Kitab al-Diryaq, mid 13th century


Probably of the Seljuk Sultanate of Iconium (which was subject to the Khanate of Persia).

A larger image of the Frontis, Kitab al-Diryaq (the Book of Antidotes) by Pseudo-Gallen.

Kitab al-Diryaq (the Book of Antidotes) by Pseudo-Gallen, probably from Mosul northern Iraq, c1250.
MS. AF 10, folio 1r, Nationalbibliothek, Vienna, Austria.

Referenced on p106-7, God's Warriors, Knights Templar, Saracens and the Battle for Jerusalem by Helen Nicholson & David Nicolle:
Kitab al Tiryaq, 'Book of Antidotes'. Made in Mosul c. AD 1250. Huntsmen career along the top register while a caravan fills the lower panel. In the middle a prince watches a man cook kebabs.

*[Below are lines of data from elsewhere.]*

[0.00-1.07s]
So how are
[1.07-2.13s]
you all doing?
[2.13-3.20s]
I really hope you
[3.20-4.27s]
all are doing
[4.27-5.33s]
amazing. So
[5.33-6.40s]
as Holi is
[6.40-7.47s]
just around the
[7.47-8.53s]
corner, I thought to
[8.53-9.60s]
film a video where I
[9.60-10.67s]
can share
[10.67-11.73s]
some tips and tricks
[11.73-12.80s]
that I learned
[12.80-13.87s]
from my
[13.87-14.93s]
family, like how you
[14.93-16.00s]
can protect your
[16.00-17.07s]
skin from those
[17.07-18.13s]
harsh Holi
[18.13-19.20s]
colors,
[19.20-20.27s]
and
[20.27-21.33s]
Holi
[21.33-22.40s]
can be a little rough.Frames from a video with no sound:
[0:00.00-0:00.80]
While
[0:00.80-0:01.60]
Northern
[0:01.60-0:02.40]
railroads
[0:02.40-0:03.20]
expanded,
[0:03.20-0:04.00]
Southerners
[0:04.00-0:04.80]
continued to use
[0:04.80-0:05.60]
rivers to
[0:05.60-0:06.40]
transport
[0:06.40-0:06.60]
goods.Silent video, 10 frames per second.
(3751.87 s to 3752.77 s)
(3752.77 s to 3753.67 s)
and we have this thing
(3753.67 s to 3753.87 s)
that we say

Referenced as figure 304 in The military technology of classical Islam by D Nicolle
304. Manuscript from Mosul, Kitāb al Diryak, mid-13th century AD, National Lib., Ms. AF. 10, Vienna (Mart).
pp.453-4: Oddly enough there seem to be more illustrations of mamluk horse-archers from the later Ayyubid eras, in the 13th century, than from the days of Salah ad Din himself. Their equipment would appear to have been fairly standardized, with a minority wearing heavy armour and riding horses possibly with bards and chanfrons (Figs. 129, 291, 300, 304, 307, 308 and 651).